Mary Kathryn Dahlgren, Ph.D.

Poster Presenter

Kate graduated from Smith College with a double major in Psychology and Neuroscience, and recently completed her PhD in Experimental Clinical Psychology from Tufts University. She is currently a postdoctoral research fellow for the Cognitive and Clinical Neuroimaging Core (CCNC) at the McLean Hospital Brain Imaging Center where she has developed skills creating and implementing neurocognitive paradigms for use during MR imaging and in the advanced application of MR imaging techniques. Additionally, she is involved in the CCNC’s Marijuana Investigations for Neuroscientific Discovery (MIND) program, which examines the efficacy of cannabinoid-based therapies for a range of indications. Kate is particularly interested in utilizing advanced statistical analyses including regression modeling to assess the cognitive, clinical, and neurobiological impact of marijuana use in both recreational and clinical populations.

No Pain, All Gain: Reduced Pain and Clinical Improvements over the Course of Six Months of Medical Marijuana Treatment

Currently, 30 states and Washington D.C. have passed full medical marijuana (MMJ) programs, while 17 states allow limited access to cannabidiol (CBD) products.

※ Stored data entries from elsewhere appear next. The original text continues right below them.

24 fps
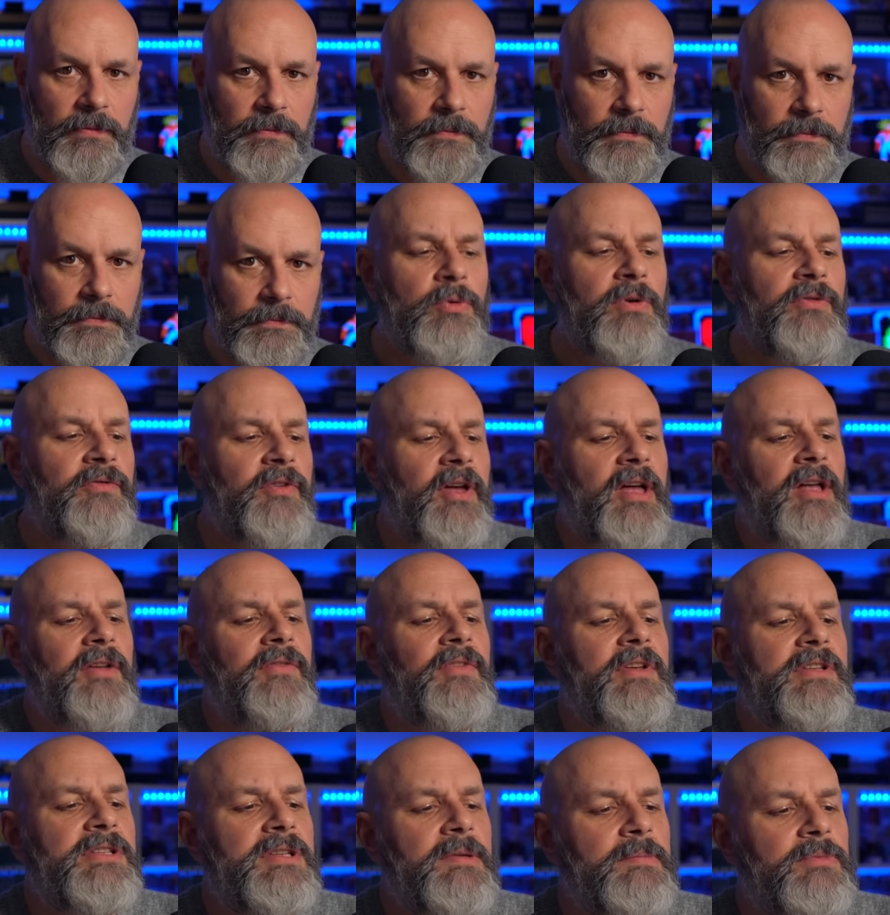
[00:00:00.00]
So what
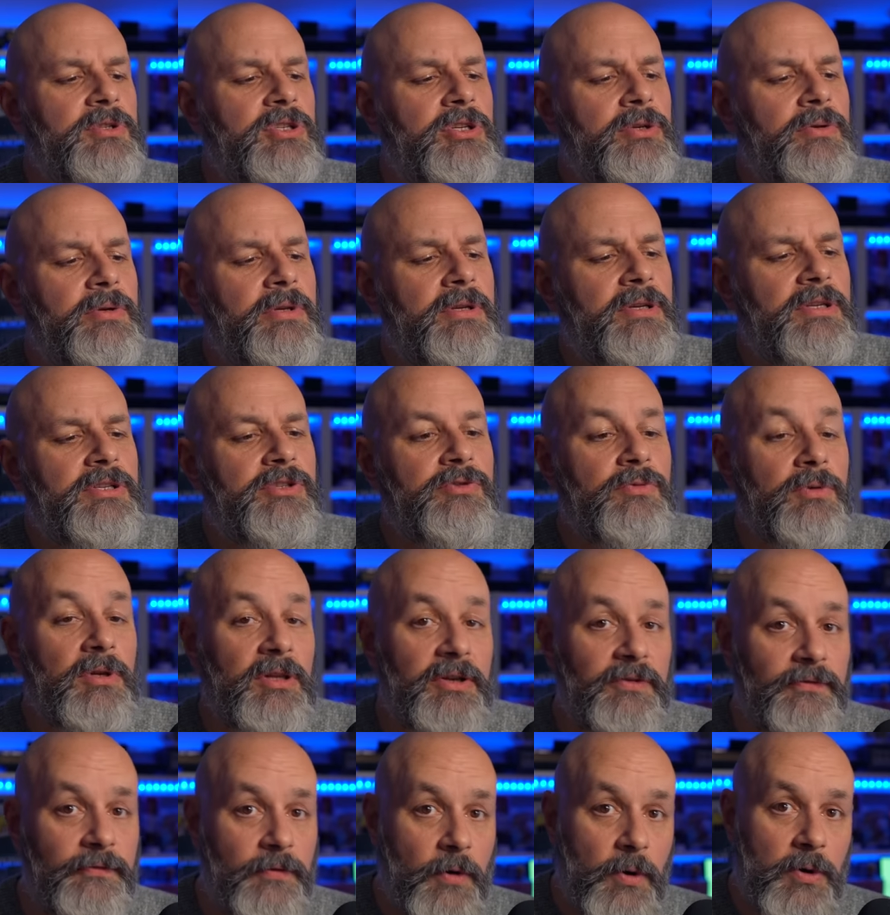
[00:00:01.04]
Valve ends up doing is
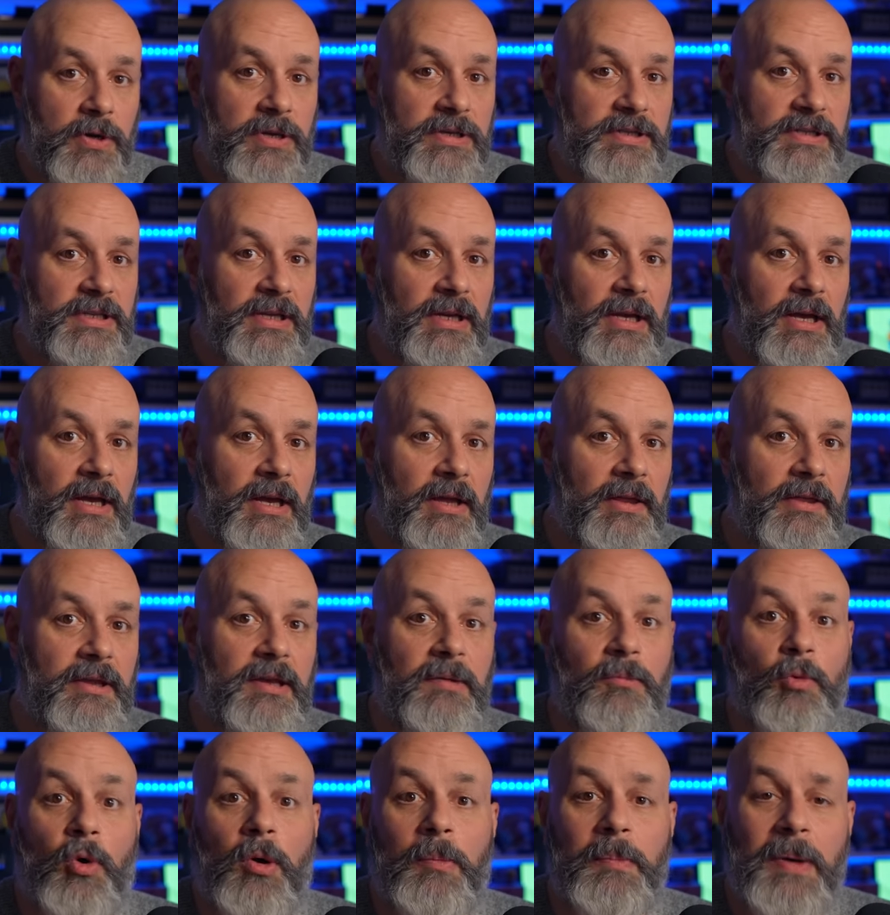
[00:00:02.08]
really focusing on
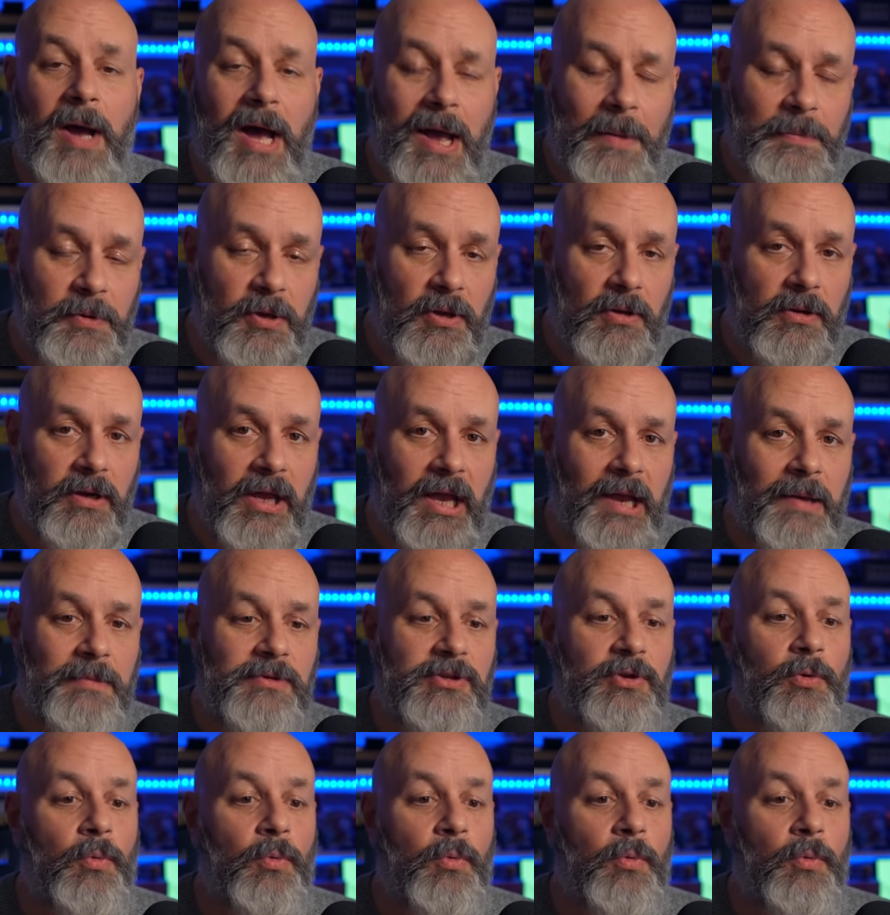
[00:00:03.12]
the more popular games,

Chronic pain is among the most common indications for MMJ use, and although the endocannabinoid system has been implicated in both anti-inflammatory processes and analgesia, few studies directly assessing the effects of cannabinoids on pain over time have been conducted thus far. In the current study, chronic pain patients were assessed on their pain symptoms, clinical state, and quality of life at baseline (prior to beginning MMJ treatment) and following three and six months of treatment. Following three months of treatment, patients reported primary symptom reduction evidenced by diminished self-reported pain ratings, which were generally sustained at six months of continued treatment. Patients also reported improved mood across several rating scales, including fewer depressive symptoms. Although ratings of anxiety were similar at three months relative to baseline, reduced anxiety symptoms were reported after six months of treatment. In addition, patients reported improved quality of life at three- and six-month follow-up visits. These findings suggest that future studies should continue to examine the specific effects of MMJ on clinical state and quality of life in those with chronic pain, particularly in light of the current opioid crisis. MMJ may prove to be a valuable substitute for traditional opioid-based therapies in patients with chronic pain, as these medications often do not provide full symptom relief and come with a host of associated side effects.